Also titled, “The War Hound and the World’s Pain.”

What I most appreciated about this book by Michael Moorcock is its eerie similarities to my own perspective on the world and those that “rule” it.

The book reads like a movie and is the fastest I’ve ever read a book.

The theme of the book, in my eyes, is about being honest to yourself and others.

For what I would call a dark comedy, I think we are missing more stories like it that give hope as well.

  • It’s one of those books where the cynicism lands harder because it’s paired with sincerity, so the hope feels earned rather than tacked on.

  • Of all fantasy writers, Moorcock is my favorite.

    His ability to utilize the language of fantasy to tell deeper tales of colonialism and the decline of empire are unparalleled. 

    I just picked up Eternal Champion and Hawkmoon. His writing is becoming one of mine as well.

    I love Moorcock for the Elric books but The Eternal Champion was a bit rough. I need to move on and read the rest but the Erekose books really stopped me carrying on.

    Ok interesting thanks for the heads up

    It was the Micheal Whelan cover for The Sailor On the Seas of Fate that hooked me on Elric, and the Moorcock multiverse. 
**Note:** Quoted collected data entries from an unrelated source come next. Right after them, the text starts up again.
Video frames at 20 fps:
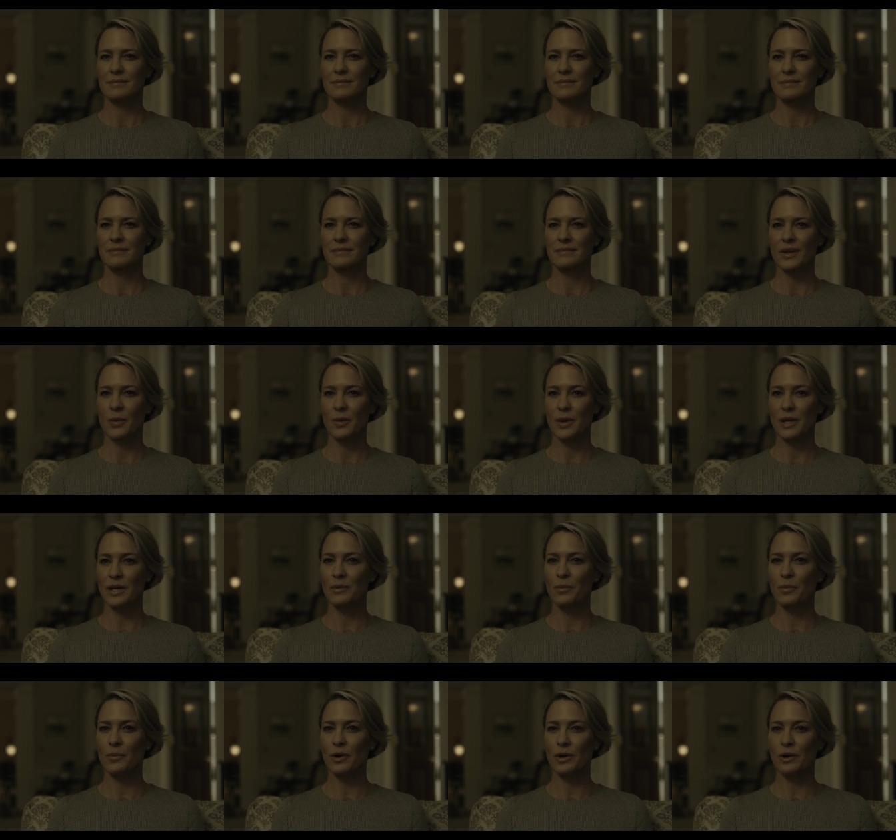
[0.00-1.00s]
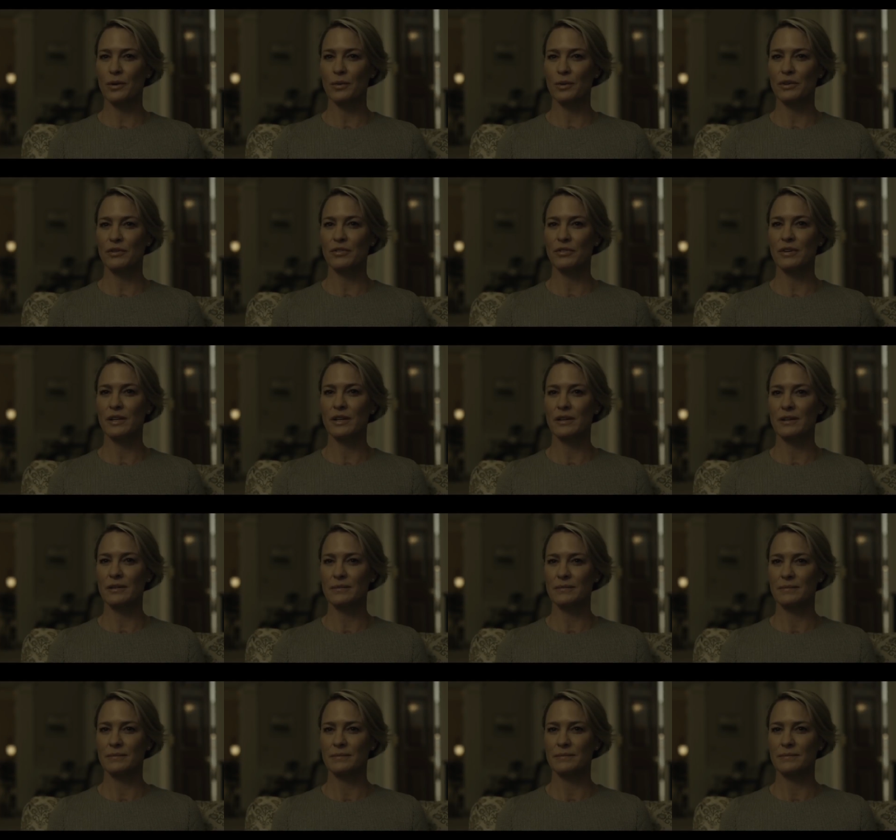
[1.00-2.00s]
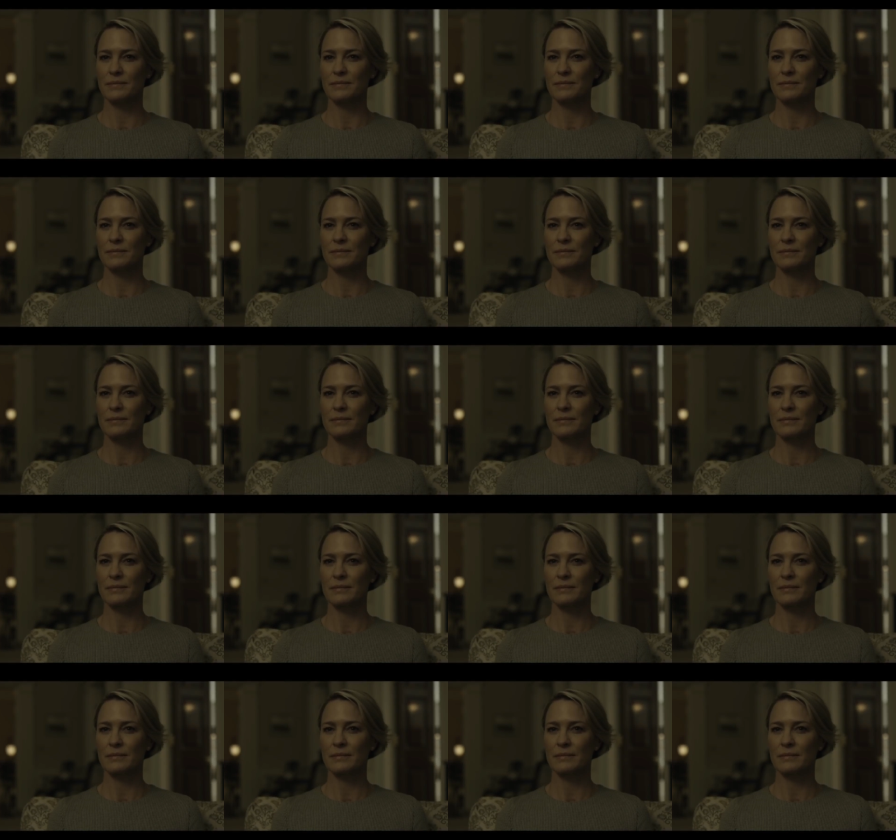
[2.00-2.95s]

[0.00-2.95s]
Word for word: That Claire was scary and beautiful to watch,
    But the Dying Earth vibes of the Runestaff novels make them my personal fave’s, especially the hilarious callouts to various British conventions and figures. 
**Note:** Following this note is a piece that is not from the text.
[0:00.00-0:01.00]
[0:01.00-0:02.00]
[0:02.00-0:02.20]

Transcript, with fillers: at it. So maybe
    The Final Programme is great fun too, a remix of The Dreaming City and While the Gods Laugh with Jerry as Elric and Miss Brunner as Stormbringer. 
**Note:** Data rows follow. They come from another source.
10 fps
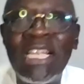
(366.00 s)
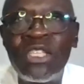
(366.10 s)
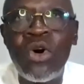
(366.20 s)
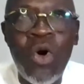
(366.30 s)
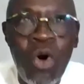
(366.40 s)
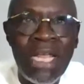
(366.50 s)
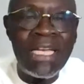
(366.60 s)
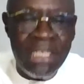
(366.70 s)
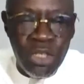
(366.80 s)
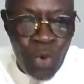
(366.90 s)
it's all
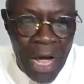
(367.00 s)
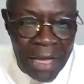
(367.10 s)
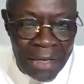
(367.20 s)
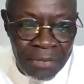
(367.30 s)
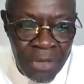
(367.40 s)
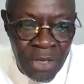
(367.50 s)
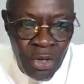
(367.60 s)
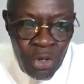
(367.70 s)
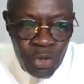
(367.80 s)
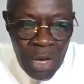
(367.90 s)
intertwined.
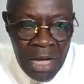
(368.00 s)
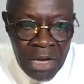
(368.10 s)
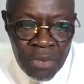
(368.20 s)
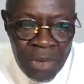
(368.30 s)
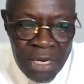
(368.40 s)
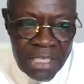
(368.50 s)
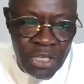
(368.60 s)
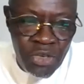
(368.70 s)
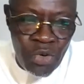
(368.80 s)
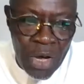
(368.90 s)
So accountability,
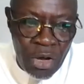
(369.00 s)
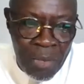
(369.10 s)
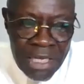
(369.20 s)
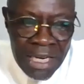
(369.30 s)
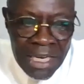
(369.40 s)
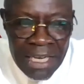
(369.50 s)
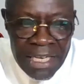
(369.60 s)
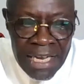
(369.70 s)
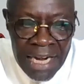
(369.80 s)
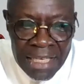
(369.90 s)
you know, a committed
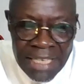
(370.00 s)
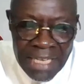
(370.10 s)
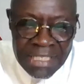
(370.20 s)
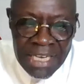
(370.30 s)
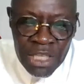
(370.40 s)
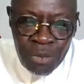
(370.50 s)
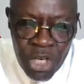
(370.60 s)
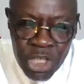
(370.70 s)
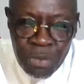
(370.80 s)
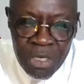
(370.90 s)
leader takes
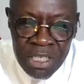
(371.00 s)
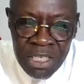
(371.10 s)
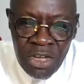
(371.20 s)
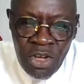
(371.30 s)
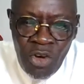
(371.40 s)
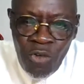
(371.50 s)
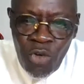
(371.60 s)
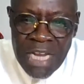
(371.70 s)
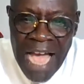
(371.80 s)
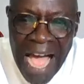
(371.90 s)
responsibility
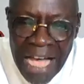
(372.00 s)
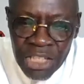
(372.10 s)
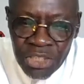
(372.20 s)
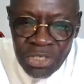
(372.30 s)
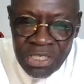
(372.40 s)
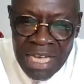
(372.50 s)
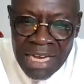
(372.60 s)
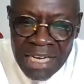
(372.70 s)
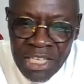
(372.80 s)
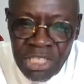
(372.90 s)
for their actions
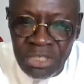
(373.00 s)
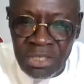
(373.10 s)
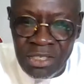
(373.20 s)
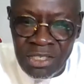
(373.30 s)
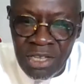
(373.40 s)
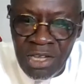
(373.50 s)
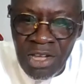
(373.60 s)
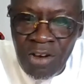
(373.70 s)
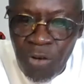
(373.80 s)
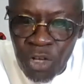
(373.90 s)
and decisions,
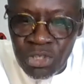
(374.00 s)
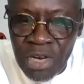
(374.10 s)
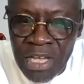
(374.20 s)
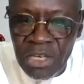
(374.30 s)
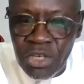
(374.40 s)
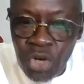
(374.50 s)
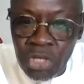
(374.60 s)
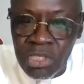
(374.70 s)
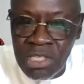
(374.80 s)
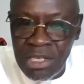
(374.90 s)
fostering
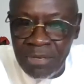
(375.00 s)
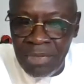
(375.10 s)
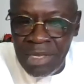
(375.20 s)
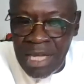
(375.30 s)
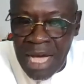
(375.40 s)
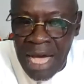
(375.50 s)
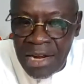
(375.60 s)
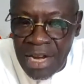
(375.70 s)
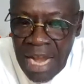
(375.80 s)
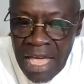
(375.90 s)
trust
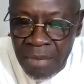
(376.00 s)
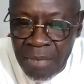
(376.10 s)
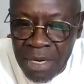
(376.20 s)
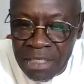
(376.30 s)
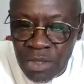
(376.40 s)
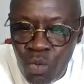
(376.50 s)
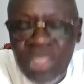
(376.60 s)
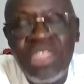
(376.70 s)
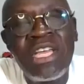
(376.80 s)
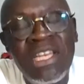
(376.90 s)
and reliability
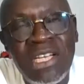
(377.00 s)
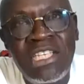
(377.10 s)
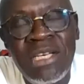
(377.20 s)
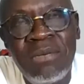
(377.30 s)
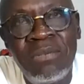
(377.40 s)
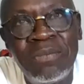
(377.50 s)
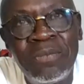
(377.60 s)
within the team.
  • I loved The War Hound and the World's Pain. I also liked it's sequel "The City in the Autumn Stars" but I feel like that one dragged on for a quite awhile before I got invested.

    I love the historical setting. Satan in particular is a fascinating character in the way that Moorcock writes him. Very sympathetic in his regret and his longing for Heaven.

    Satan was written so mysteriously yet also being familiar which was what I enjoyed about the character as well.

    Satan was written so mysteriously yet also being familiar which was what I enjoyed about the character as well.

  • Agreed, I also found this book recently and read it knowing nothing about it. What an incredibly gripping read, I was really caught off guard. The scene where he meets Satan is just fantastic, truly disconcerting and strangely numinous, Moorcock really gets the atmosphere just right. (Side note, I wondered if Robert Eggers used that scene as inspiration for the woozy nightmare where we meet Count Orloc in Nosferatu.) Definitely want to read the other Von Bek stories and also a lot of other Moorcock.

    Robert Eggers would be perfect to direct this as a movie! I pictured Christoph Waltz as the quirky antagonist when I was reading.

  • Yes, it's one of my favourite Moorcock books, too.

  • Agreed, love the Von Bek books. Some of Moorcock's best imo

  • I got into Moorcock through his "Dancers at the End of Time" series and he eventually became one of my favorite writers. 

    I just finally got to "The War Hound and the World's Pain" recently too, and I agree with your take about it reading like a movie, with a great flow. 

    I'd just come off of reading a bunch of eternal champion novels, so I was interested in how von Bek fit in as a champion, and I found it fun to focus on how Moorcock blended the medieval European Christian belief system in with his broader cosmology.